Os aumentos de preços estão a oferecer oportunidades de maiores lucros para empresas e comerciantes em comparação com o envio das suas cargas para a Ásia, onde a procura é menor e os preços estão deprimidos.

O envio de cargas de GNL dos EUA para a Europa em Janeiro, em vez de para a Ásia, levaria a lucros superiores a 5,3 milhões de dólares por carga, estimou a empresa de dados Spark Commodities.

Os desvios estão a acontecer “à medida que a rentabilidade das entregas para o Nordeste Asiático permanece limitada”, disse Qasim Afghan, analista da Spark Commodities.

Os navios transportam juntos cerca de 500 mil toneladas de GNL, de acordo com o fornecedor de dados Kpler. Isso equivaleria a cerca de 0,5% do GNL que o bloco importou no ano passado.

Um comerciante pode desviar cargas de seu destino original pagando multa para cancelar a entrega, ou ainda pode abastecer o cliente original enviando outra carga. Em alguns casos, as cargas não têm destino definido ao sair do porto de embarque e podem decidir o destino no meio da viagem.
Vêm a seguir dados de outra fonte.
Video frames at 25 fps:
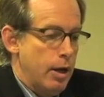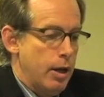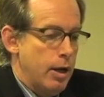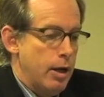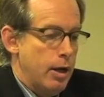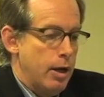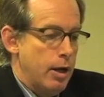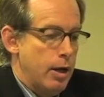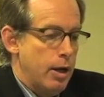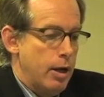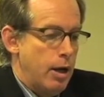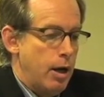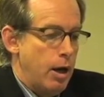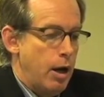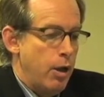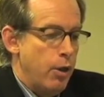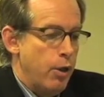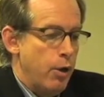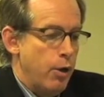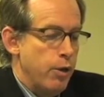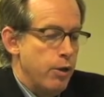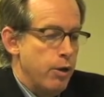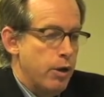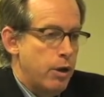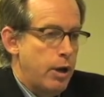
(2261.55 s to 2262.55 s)
uh,
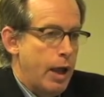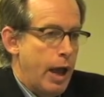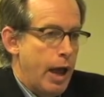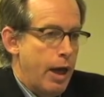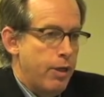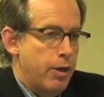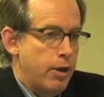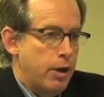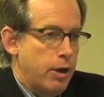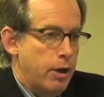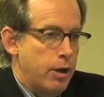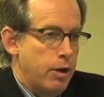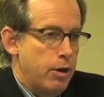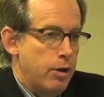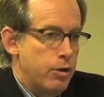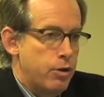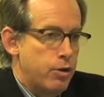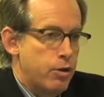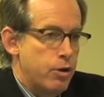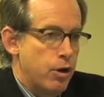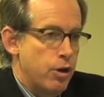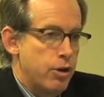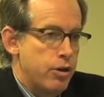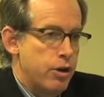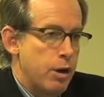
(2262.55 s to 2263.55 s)
although the Catholic
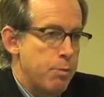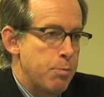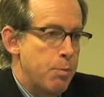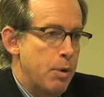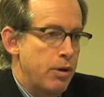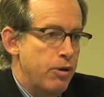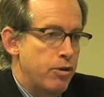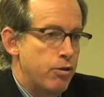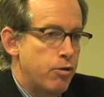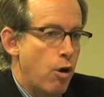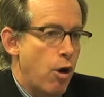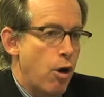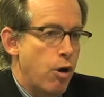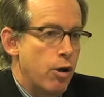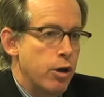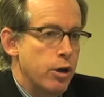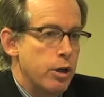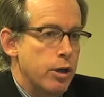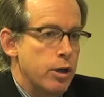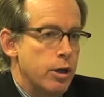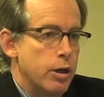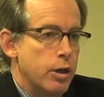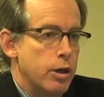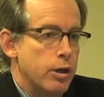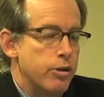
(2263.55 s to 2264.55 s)
Church had been
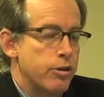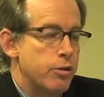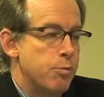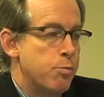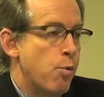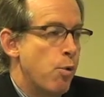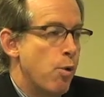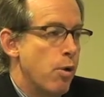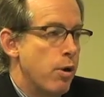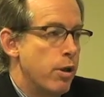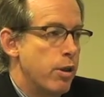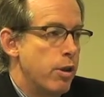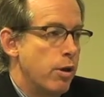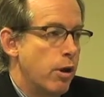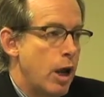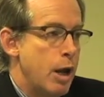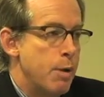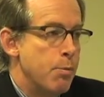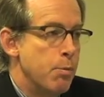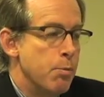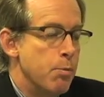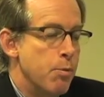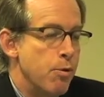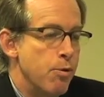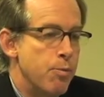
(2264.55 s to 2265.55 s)
strongly in support of the
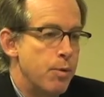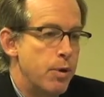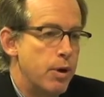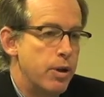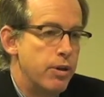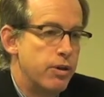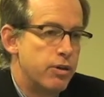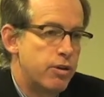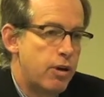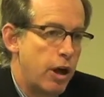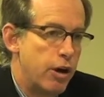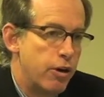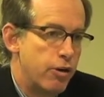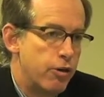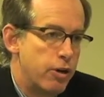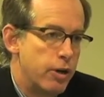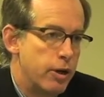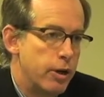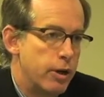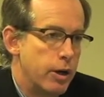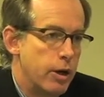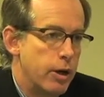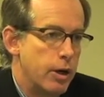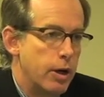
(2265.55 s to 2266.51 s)
labor movement in this country.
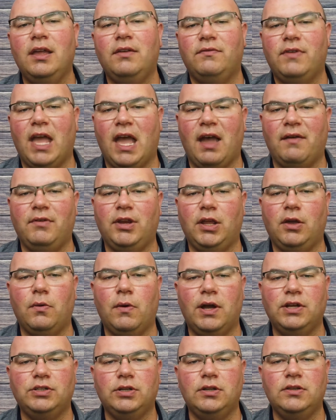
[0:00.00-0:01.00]
If you have any
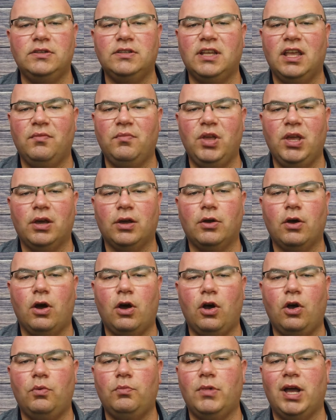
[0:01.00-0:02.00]
questions, give me a call.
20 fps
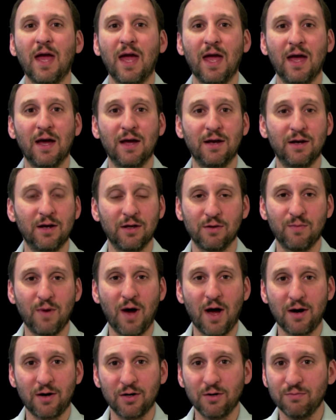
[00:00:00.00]
a, another
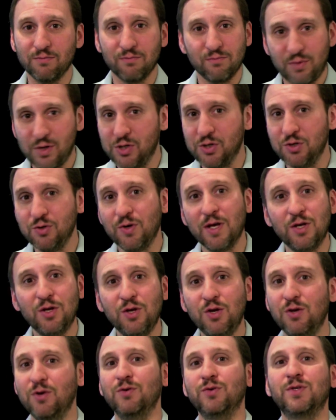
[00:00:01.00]
monitor, but you can
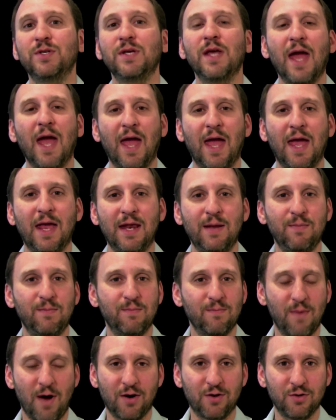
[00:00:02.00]
use any
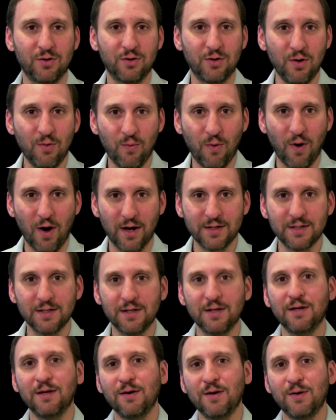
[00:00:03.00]
monitor you want
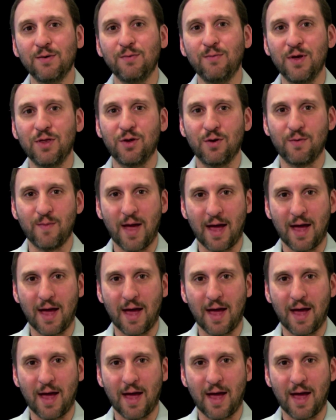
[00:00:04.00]
with your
Duas das cargas desviadas dirigiam-se agora para a Turquia, segundo o ICIS. Isso permitiu que os terminais de importação naquele país e na Grécia transformassem o GNL novamente em gás “e depois enviassem-no através de gasodutos para o sudeste da Europa, a área mais afetada pelo fim dos fluxos de trânsito ucranianos”.

A Europa está cada vez mais dependente da sua capacidade de atrair GNL após a perda de gás russo através da Ucrânia, à medida que esgota o seu gás armazenado. O armazenamento de gás da UE estava 59 por cento cheio na segunda-feira, 15 por cento abaixo do mesmo período do ano passado, de acordo com o órgão industrial Gas Infrastructure Europe. O tempo mais frio contribuiu para uma retirada mais rápida.

A Agência Internacional de Energia previu esta semana que a redução da oferta de gás gasoduto russo contribuiria para um aumento de 15 por cento nas importações de GNL da Europa.

“O equilíbrio do mercado global de gás continua frágil”, afirmou a AIE num relatório. Embora a interrupção do gás russo através da Ucrânia não representasse um risco iminente de segurança para a UE, “poderia aumentar os requisitos de importação de GNL e reforçar os fundamentos do mercado em 2025”, acrescentou.

Se os níveis de armazenamento estiverem fortemente esgotados durante o inverno, a Europa poderá enfrentar preços mais elevados do gás no verão para ajudar a pagar o reabastecimento.

A Energy Aspects, uma consultora, espera que os stocks de gás europeus caiam para 38 mil milhões de metros cúbicos até ao final de Março, cerca de 35% da capacidade total de armazenamento. Prevê também que cerca de 35 por cento dos fornecimentos para reabastecimento durante o Verão serão GNL.

“Qualquer grande interrupção no fornecimento global de GNL ou um lento aumento das novas instalações de exportação que entram em operação nos EUA ou o crescimento estrutural da procura asiática podem minar esta construção de stocks”, disse James Waddell, responsável pelo gás europeu e GNL global na Energy Aspectos.